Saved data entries
########
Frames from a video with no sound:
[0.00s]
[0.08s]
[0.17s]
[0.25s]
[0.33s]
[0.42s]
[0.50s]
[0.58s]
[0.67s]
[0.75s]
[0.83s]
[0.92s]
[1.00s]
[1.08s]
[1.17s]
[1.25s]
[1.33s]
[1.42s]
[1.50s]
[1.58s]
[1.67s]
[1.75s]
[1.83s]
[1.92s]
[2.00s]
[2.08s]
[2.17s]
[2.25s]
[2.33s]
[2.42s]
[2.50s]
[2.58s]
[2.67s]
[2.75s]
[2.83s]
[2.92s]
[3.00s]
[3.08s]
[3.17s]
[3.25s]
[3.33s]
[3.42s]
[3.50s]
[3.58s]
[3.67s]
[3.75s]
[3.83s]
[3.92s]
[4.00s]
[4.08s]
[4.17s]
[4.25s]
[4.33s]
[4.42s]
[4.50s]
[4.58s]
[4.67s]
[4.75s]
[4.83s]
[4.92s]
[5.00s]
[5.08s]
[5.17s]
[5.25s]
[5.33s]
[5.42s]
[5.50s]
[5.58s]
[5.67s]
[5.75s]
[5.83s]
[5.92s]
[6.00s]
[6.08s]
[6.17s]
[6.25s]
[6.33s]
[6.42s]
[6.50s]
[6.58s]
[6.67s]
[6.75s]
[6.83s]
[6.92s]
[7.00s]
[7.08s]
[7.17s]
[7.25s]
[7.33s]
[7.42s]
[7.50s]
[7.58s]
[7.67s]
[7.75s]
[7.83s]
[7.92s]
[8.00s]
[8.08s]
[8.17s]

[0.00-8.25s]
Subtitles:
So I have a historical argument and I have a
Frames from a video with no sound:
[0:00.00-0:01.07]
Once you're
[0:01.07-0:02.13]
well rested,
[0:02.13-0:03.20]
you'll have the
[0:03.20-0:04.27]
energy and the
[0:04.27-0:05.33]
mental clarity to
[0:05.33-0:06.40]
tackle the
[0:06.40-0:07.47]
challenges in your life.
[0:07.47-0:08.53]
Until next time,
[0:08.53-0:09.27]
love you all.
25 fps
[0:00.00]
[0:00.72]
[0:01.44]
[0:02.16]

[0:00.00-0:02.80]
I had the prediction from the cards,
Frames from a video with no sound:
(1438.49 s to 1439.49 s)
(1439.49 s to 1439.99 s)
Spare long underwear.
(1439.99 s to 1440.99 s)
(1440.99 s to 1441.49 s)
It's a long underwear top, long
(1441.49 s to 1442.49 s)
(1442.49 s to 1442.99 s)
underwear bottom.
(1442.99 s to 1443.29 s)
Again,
########
§ **What to do**: Your answer must be the complete data, repeated word for word.

§ **Finished task**:
Frames from a video with no sound:
[0.00s]
[0.08s]
[0.17s]
[0.25s]
[0.33s]
[0.42s]
[0.50s]
[0.58s]
[0.67s]
[0.75s]
[0.83s]
[0.92s]
[1.00s]
[1.08s]
[1.17s]
[1.25s]
[1.33s]
[1.42s]
[1.50s]
[1.58s]
[1.67s]
[1.75s]
[1.83s]
[1.92s]
[2.00s]
[2.08s]
[2.17s]
[2.25s]
[2.33s]
[2.42s]
[2.50s]
[2.58s]
[2.67s]
[2.75s]
[2.83s]
[2.92s]
[3.00s]
[3.08s]
[3.17s]
[3.25s]
[3.33s]
[3.42s]
[3.50s]
[3.58s]
[3.67s]
[3.75s]
[3.83s]
[3.92s]
[4.00s]
[4.08s]
[4.17s]
[4.25s]
[4.33s]
[4.42s]
[4.50s]
[4.58s]
[4.67s]
[4.75s]
[4.83s]
[4.92s]
[5.00s]
[5.08s]
[5.17s]
[5.25s]
[5.33s]
[5.42s]
[5.50s]
[5.58s]
[5.67s]
[5.75s]
[5.83s]
[5.92s]
[6.00s]
[6.08s]
[6.17s]
[6.25s]
[6.33s]
[6.42s]
[6.50s]
[6.58s]
[6.67s]
[6.75s]
[6.83s]
[6.92s]
[7.00s]
[7.08s]
[7.17s]
[7.25s]
[7.33s]
[7.42s]
[7.50s]
[7.58s]
[7.67s]
[7.75s]
[7.83s]
[7.92s]
[8.00s]
[8.08s]
[8.17s]

[0.00-8.25s]
Subtitles:
So I have a historical argument and I have a
Frames from a video with no sound:
[0:00.00-0:01.07]
Once you're
[0:01.07-0:02.13]
well rested,
[0:02.13-0:03.20]
you'll have the
[0:03.20-0:04.27]
energy and the
[0:04.27-0:05.33]
mental clarity to
[0:05.33-0:06.40]
tackle the
[0:06.40-0:07.47]
challenges in your life.
[0:07.47-0:08.53]
Until next time,
[0:08.53-0:09.27]
love you all.
25 fps
[0:00.00]
[0:00.72]
[0:01.44]
[0:02.16]

[0:00.00-0:02.80]
I had the prediction from the cards,
Frames from a video with no sound:
(1438.49 s to 1439.49 s)
(1439.49 s to 1439.99 s)
Spare long underwear.
(1439.99 s to 1440.99 s)
(1440.99 s to 1441.49 s)
It's a long underwear top, long
(1441.49 s to 1442.49 s)
(1442.49 s to 1442.99 s)
underwear bottom.
(1442.99 s to 1443.29 s)
Again,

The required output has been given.